You would go with your pedophile. I want to fuck with a fellow student, not to look at your puppy. Advise your children not to fuck at nineteen
11 hours - work + lunch + road, 8 hours - sleep (minimum), remains 5. Of these 5 more about an hour and a half for breakfast, dinner and personal hygiene. There are three and a half. Let’s say, 2 hours for a family and one and a half for a hobby (well, if you’re lazy and you don’t have a job). And you know, the most precious hour and a half is better spent on sex than watching stupid cartoons for 5-year-olds.
What if the job is seven-hour, well paid and is within 15 minutes walk? Can you watch several cartoons in your 30-40 years or need to ask an anonymous on the Internet how to live?
Incest is something that the whole family can do.
If you want warm relationships, don’t boil!
Let’s say the case was in Bradenburg, in the artillery part of the western group of troops. A lieutenant from the other side calls the lieutenant and tells him that by lunch the Germans will bring the elephants out of the local zoo. Before arrival, all the new secret machines must be wiped, regulators displayed, and elephants washed. And turned up.
Our lieutenant calls the warehouse with a request to hand out the masking grid. and receives rejection. Call the commander of the company, say the Germans will come, you need to give a masking net. He says, I’ll handle the warehouse, get it.
All the cars were covered and disguised. The call in the row of regulators, and now they are standing at the crossroads in white helmets waiting.
There are no elephants. Then our lieutenant recruits the chief of the unit, so and so, everything is ready, where are the elephants? The Elephants? The boss asks, “Are you all drunk?” I will come now.
Upon arrival, listening to the report and realizing that this is a joke, the boss says: - What a washing machine, -5° on the street, the water has frozen. Call the neighbors, they have warm hangars, let them wash there.
Another year one of my favorite toasts was "for clean elephants".
To the words of his wife “All, I leave you!!!” The young man begins to ask forgiveness, the experienced silently survives hysteria, and the former sadly says, "You only promise!"
We are talking about creating our game.
Rinat: And we may call the game "RASL" ))) Rinat, Alexander, Semen, Leonid
Rinat: Or “Rinat”: Rinat and the Hardest Adequate Types
Or is it better to crack?
Rinat: Okay, you can put the letter C in the first place)
Alexander: It’s all simple – Rinat Sral.
I am leaving the team.
[ +
22
- ]
[1 ]
07.07.2017
No, I’ve seen everything, but when a person, in order to get to the Downloads folder, opens a Web browser, downloads a file and chooses the option “open the folder”... That’s, you understand, the way he’s sure!
<Natalia>For some reason I have recently recalled the phrase that I read in an article of one university there (it was about a scholarship for a certain category of students):
"If you are orphan, disabled or just talented..."

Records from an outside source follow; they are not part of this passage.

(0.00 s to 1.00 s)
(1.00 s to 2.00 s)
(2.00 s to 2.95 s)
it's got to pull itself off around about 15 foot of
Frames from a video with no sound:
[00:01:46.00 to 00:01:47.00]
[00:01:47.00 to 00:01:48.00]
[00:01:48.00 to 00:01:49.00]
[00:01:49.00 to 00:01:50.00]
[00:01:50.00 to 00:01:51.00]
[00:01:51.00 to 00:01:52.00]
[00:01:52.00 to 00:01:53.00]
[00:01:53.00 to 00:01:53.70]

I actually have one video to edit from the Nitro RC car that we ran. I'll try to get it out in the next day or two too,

A "adult" boredom for which to watch cartoons is a taboo for an adult - go all into the forest
– is
These are usually between 10 and 18. It’s at this age that people are too adults to watch cartoons. Then the painful desire to be an adult disappears :)

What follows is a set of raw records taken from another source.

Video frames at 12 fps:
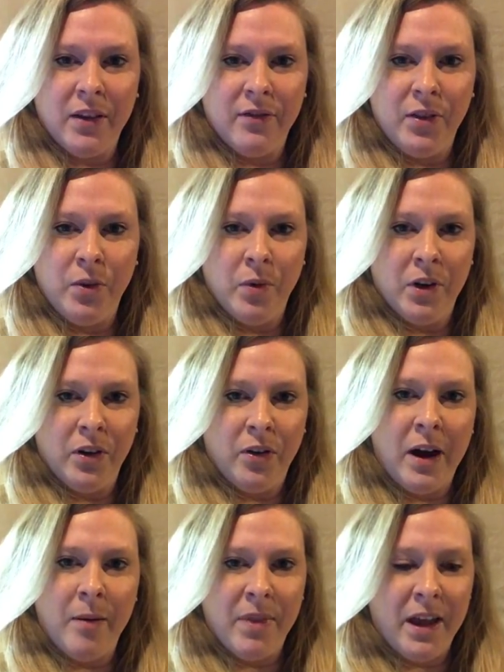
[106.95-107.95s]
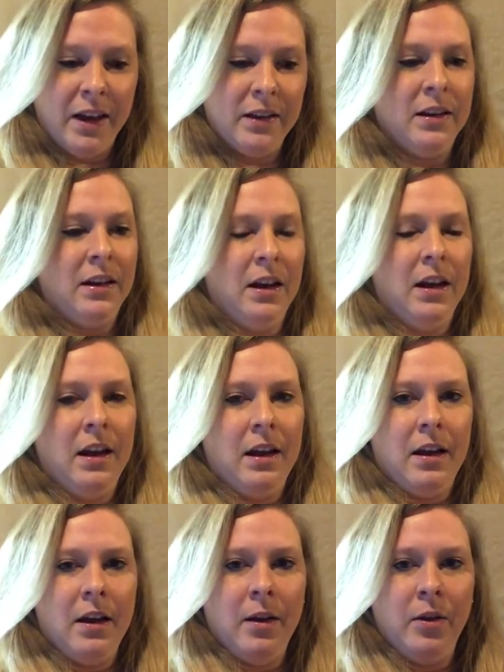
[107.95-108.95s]
If you want to grab that,
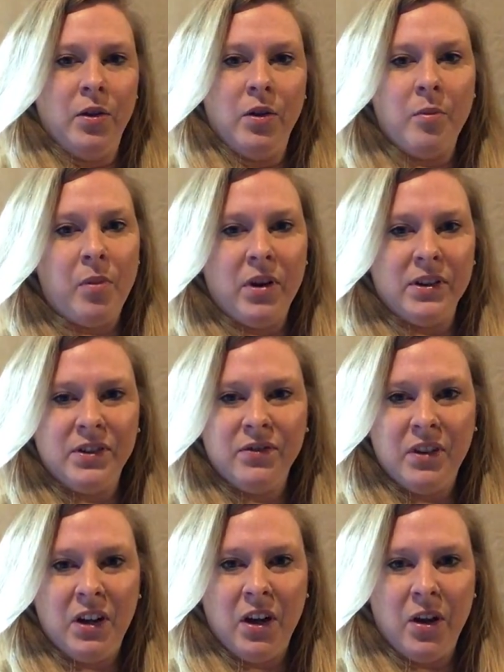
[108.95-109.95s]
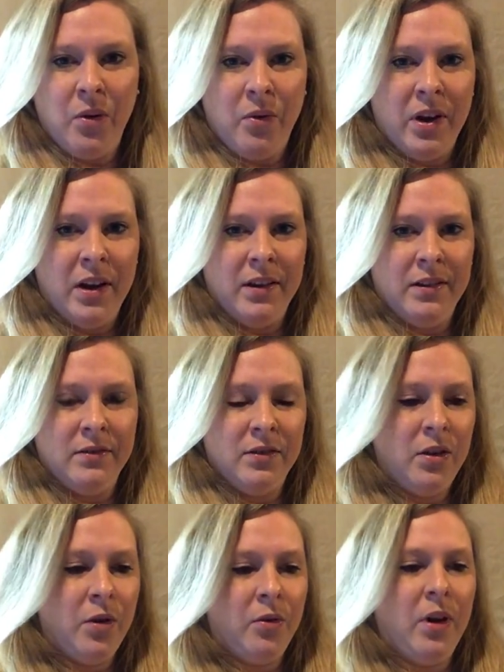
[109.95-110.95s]
you can pause the video and
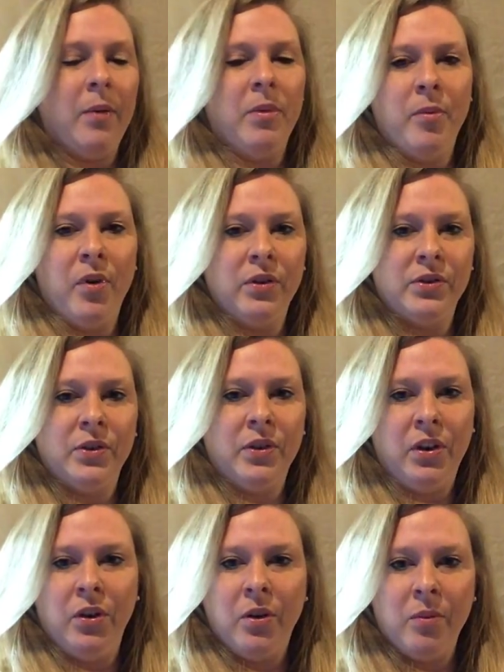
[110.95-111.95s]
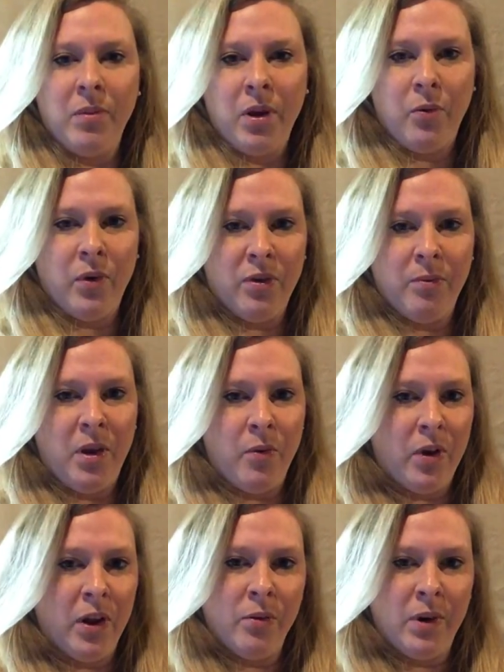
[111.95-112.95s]
go grab the book so that you can be with me
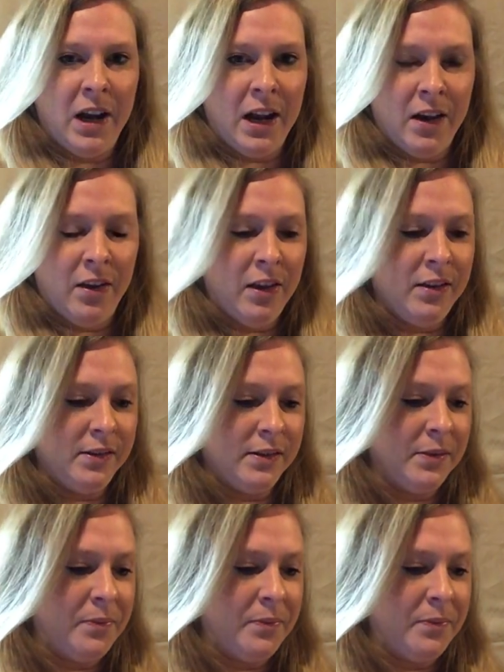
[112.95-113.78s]
while I read out of this.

"In the UAE, a man died from a horse bite, a case was initiated".
If a horse bite me, I would have died.
She is a worm!
No, no, no protein
Yascher: I would kill for these super-original jokes.
Yascher: If I need a "protein" and I go and buy a half-kilogram of worms, then maybe I will argue about the presence of cherries in the purchased bulk.
Yascher: And buying cherries, fucking, I want to see (and eat) cherries too!
Something friendliner entirely suffered, sandals now also only gay wear, it turns out. God is burning.
> In the cabbage found, but the donkey brought?
by Ali Aist. Free delivery is now even faster.